Au sortir de la Première Guerre mondiale, la société allemande soigne sa gueule de bois comme elle peut. Tandis que les plus miséreux en sont réduits à crever la bouche ouverte ou à accepter des boulots crapuleux, l'aristocratie noie son ennui en jouant à la roulette russe sur les tables de poker dans les salons clandestins les plus luxueux imaginables.
C'est dans ce terreau que prospère le génie du crime Mabuse, créé en 1921 par le romancier Norbert Jacques. Un supermalfrat trop heureux de pouvoir profiter des vices et des faiblesses de ses concitoyens. Et d'autant plus dangereux qu'il est capable de tout. Il s'assure la servitude de ses hommes de main par la terreur, et jouit même de pouvoirs surnaturels qui lui permettent de contrôler les esprits fragiles de ses victimes.
Sa détermination, l'étendue de ses moyens, son talent pour changer sans cesse d'identité,sa soif de pouvoir, tout ceci nous est exposé dans une introduction géniale durant laquelle Mabuse met l'écosystème d'une place boursière à ses pieds en ourdissant un complot redoutable de perversité. Dès cette ouverture, qui ne figurait pas dans le roman à l'origine - la scène a tellement plu à Norbert Jaques qu'il l'a finalement ajoutée -, Lang place son antihéros sur un piédestal, exposant toute la vulnérabilité des autres personnages face à un nouveau genre de criminel. C'est l'un des grands morceaux de bravoure de cette épopée de 4h30 qui nous mènera jusqu'à l'inévitable chute d'un homme noyé sous son propre orgueil.

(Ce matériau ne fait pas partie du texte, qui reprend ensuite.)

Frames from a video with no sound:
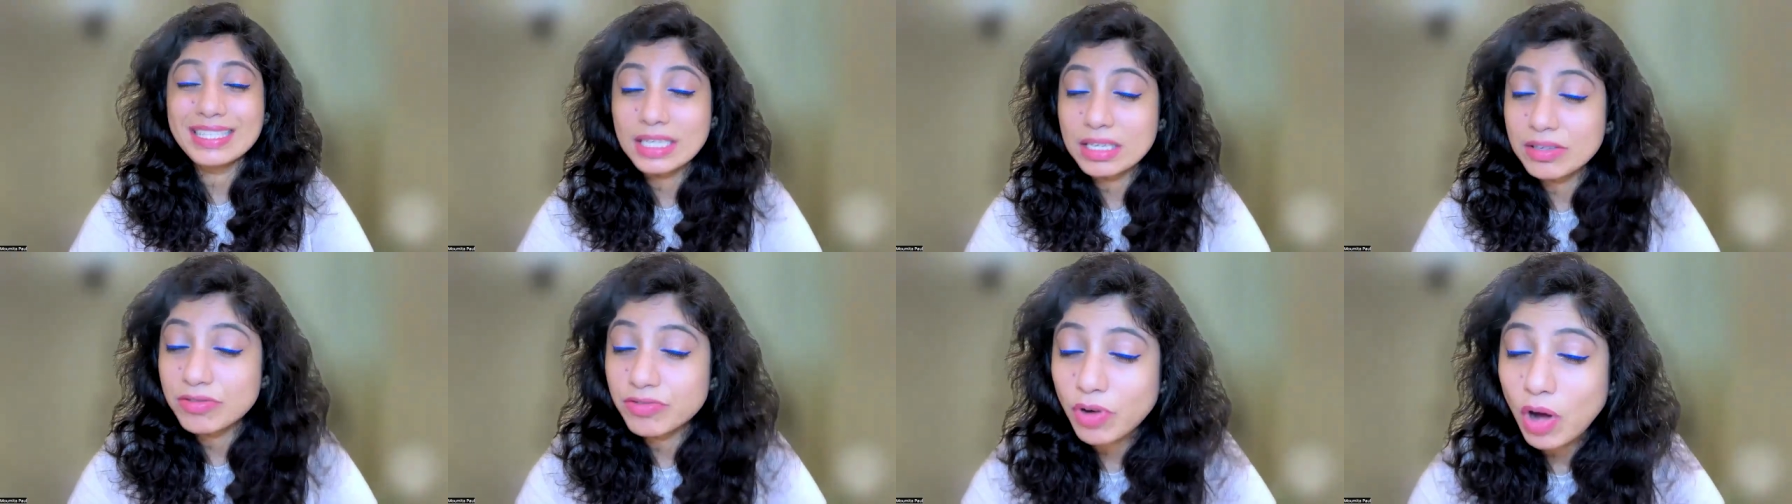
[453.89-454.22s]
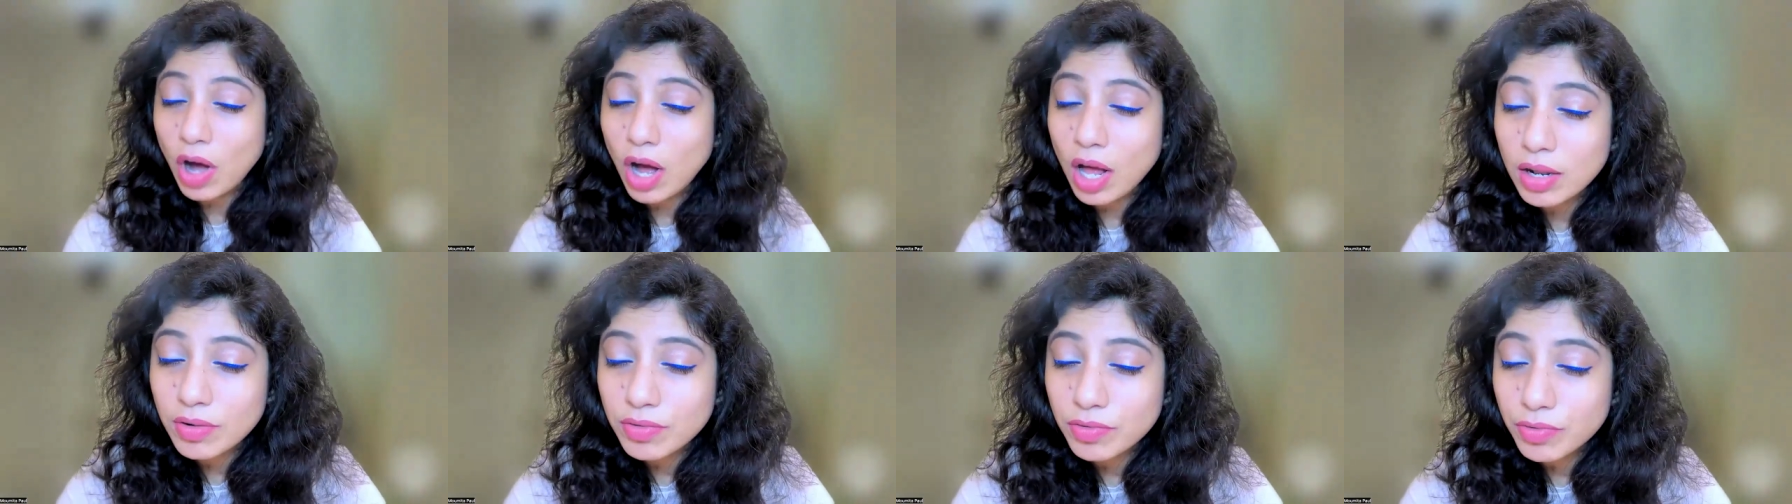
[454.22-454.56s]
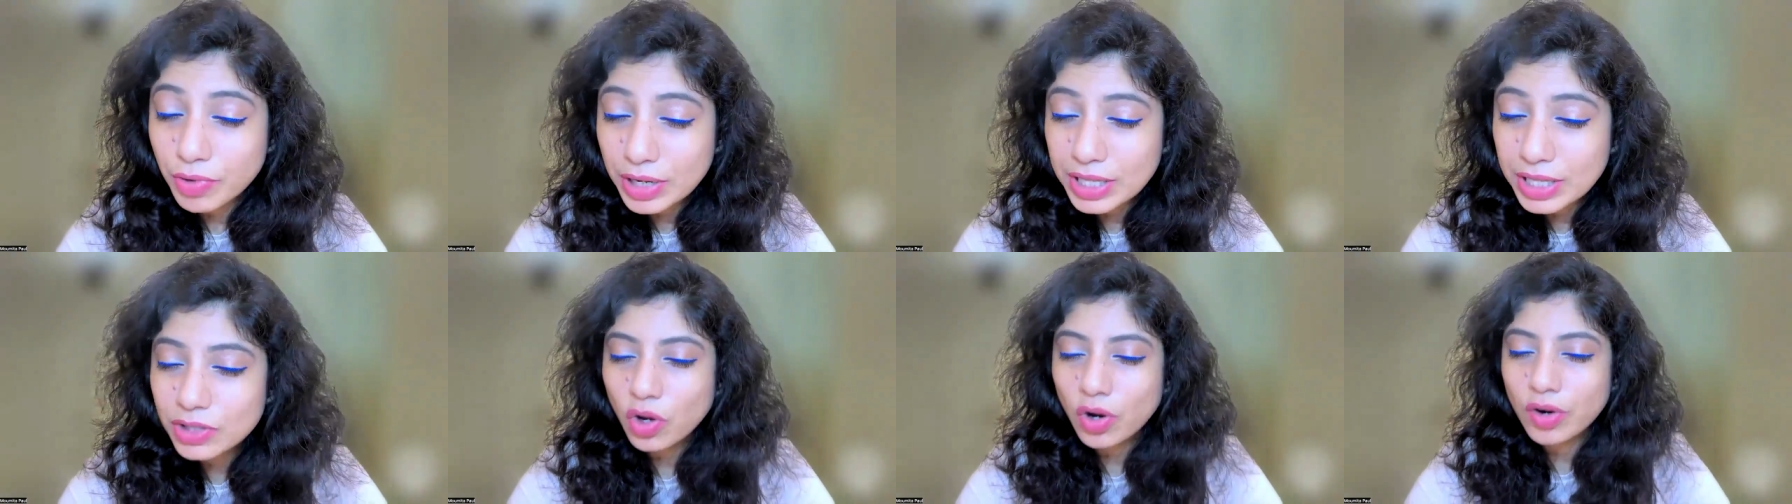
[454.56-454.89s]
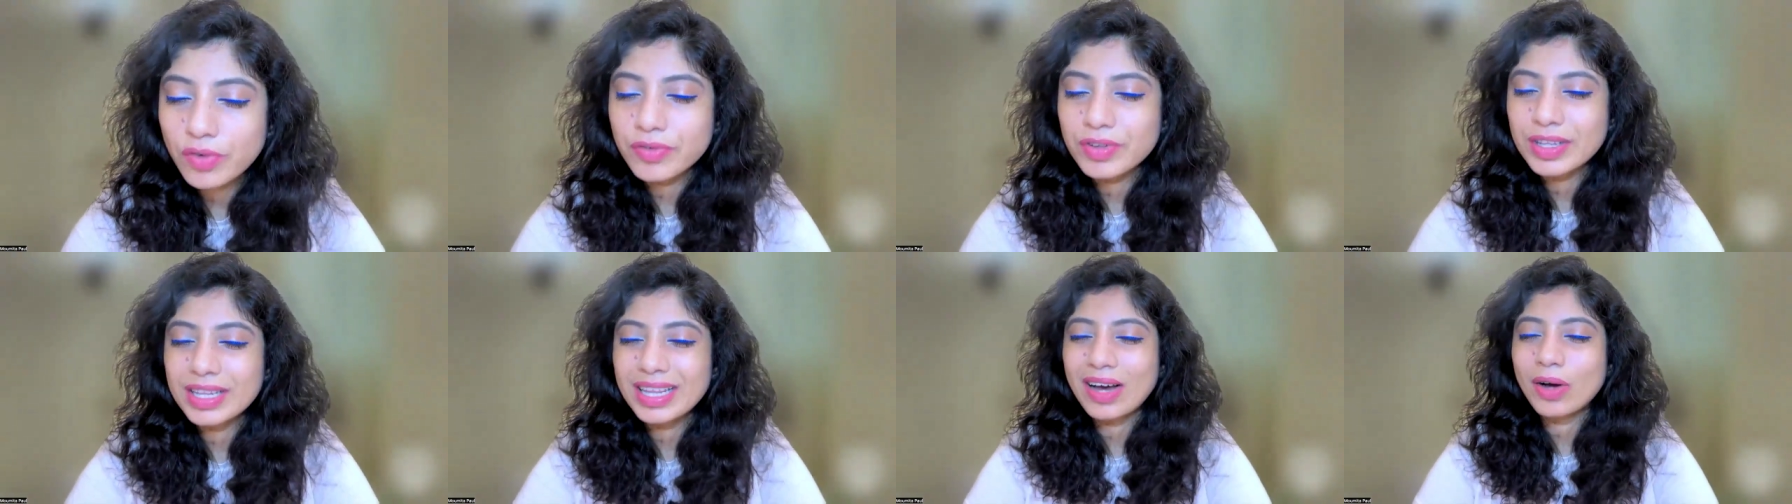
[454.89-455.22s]
evolve with or
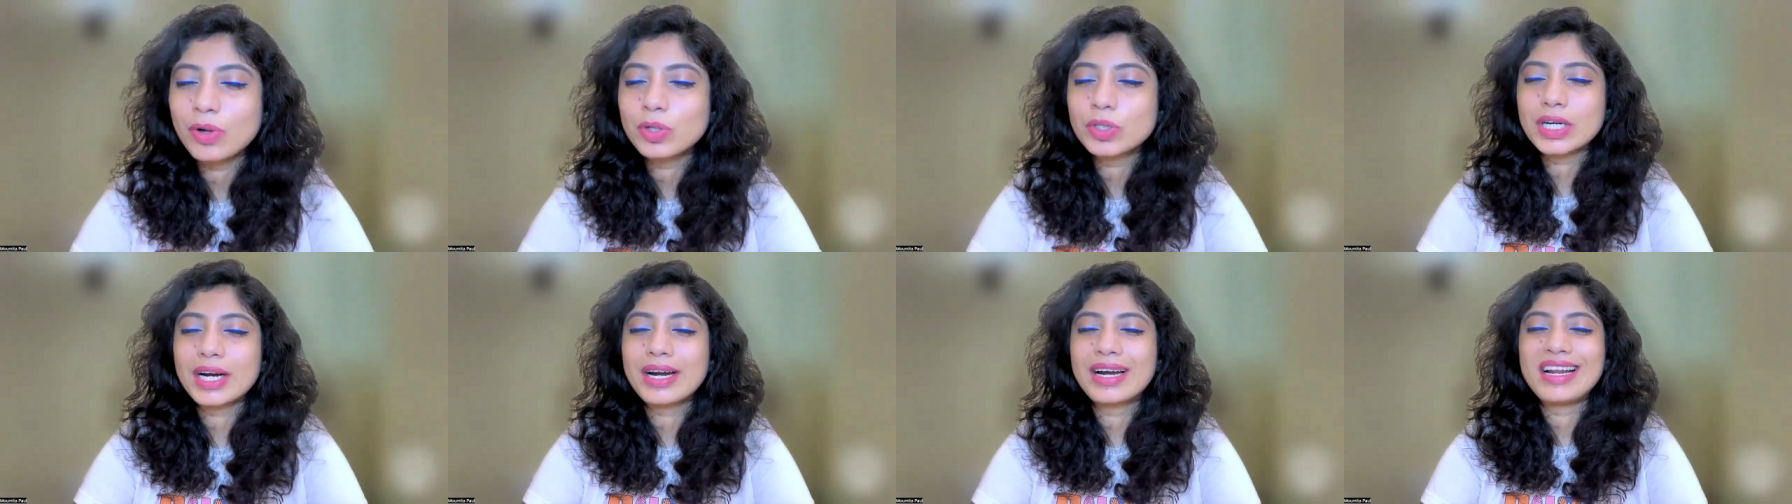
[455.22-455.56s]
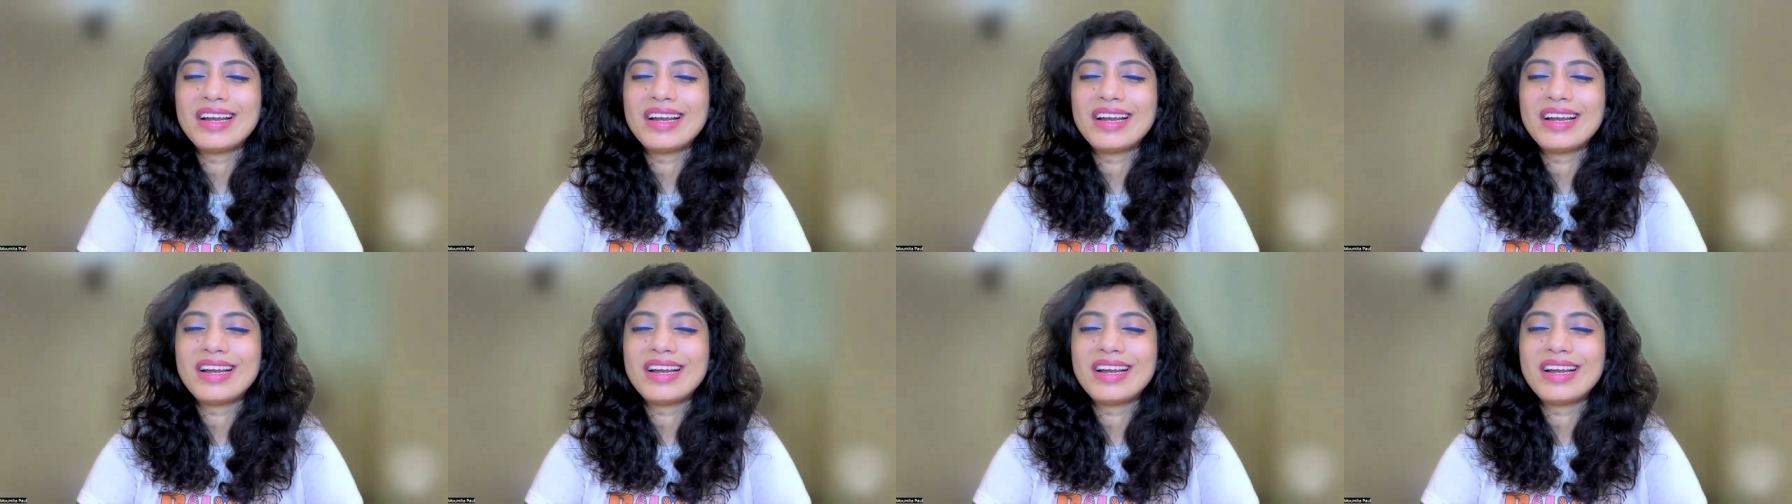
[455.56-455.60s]
without our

Pas aussi grandiloquent ni aussi graphique que Métropolis, pas aussi acerbe que M Le Maudit, Dr Mabuse n'en est pas moins une oeuvre marquée du sceau de son réalisateur : méticuleuse, foisonnante, extrêmement ambitieuse sur tous les plans, frappée d'inspirations lumineuses et interprétée avec beaucoup de justesse - je retiendrai surtout la performance protéiforme de Rudolf Klein-Rogge et le regard aussi absent que désespéré d'Alfred Abel. Contrairement à Métropolis, et même si les plans de Mabuse sont parfois franchement tirés par les cheveux, son scénario se démarque par une belle solidité, sans laquelle le visionnage aurait sans doute constitué une épreuve.
Car oui, le film est long, très long, et on sent quand même le temps passer par (rares) moments. Quant au découpage en deux parties, il s'avère accessoire et répond plus aux standards de distribution de l'époque qu'à une réelle volonté de distinguer deux pans de l'histoire. La densité de l'intrigue parvient tout de même à maintenir l'intérêt tout du long, mais il manque ce véritable propos critique qui aurait pu faire basculer le film dans une autre dimension, à l'instar de M. En l'état, Dr Mabuse reste, comme l'annonce le titre, un portrait figé. Un très grand portrait, cela dit.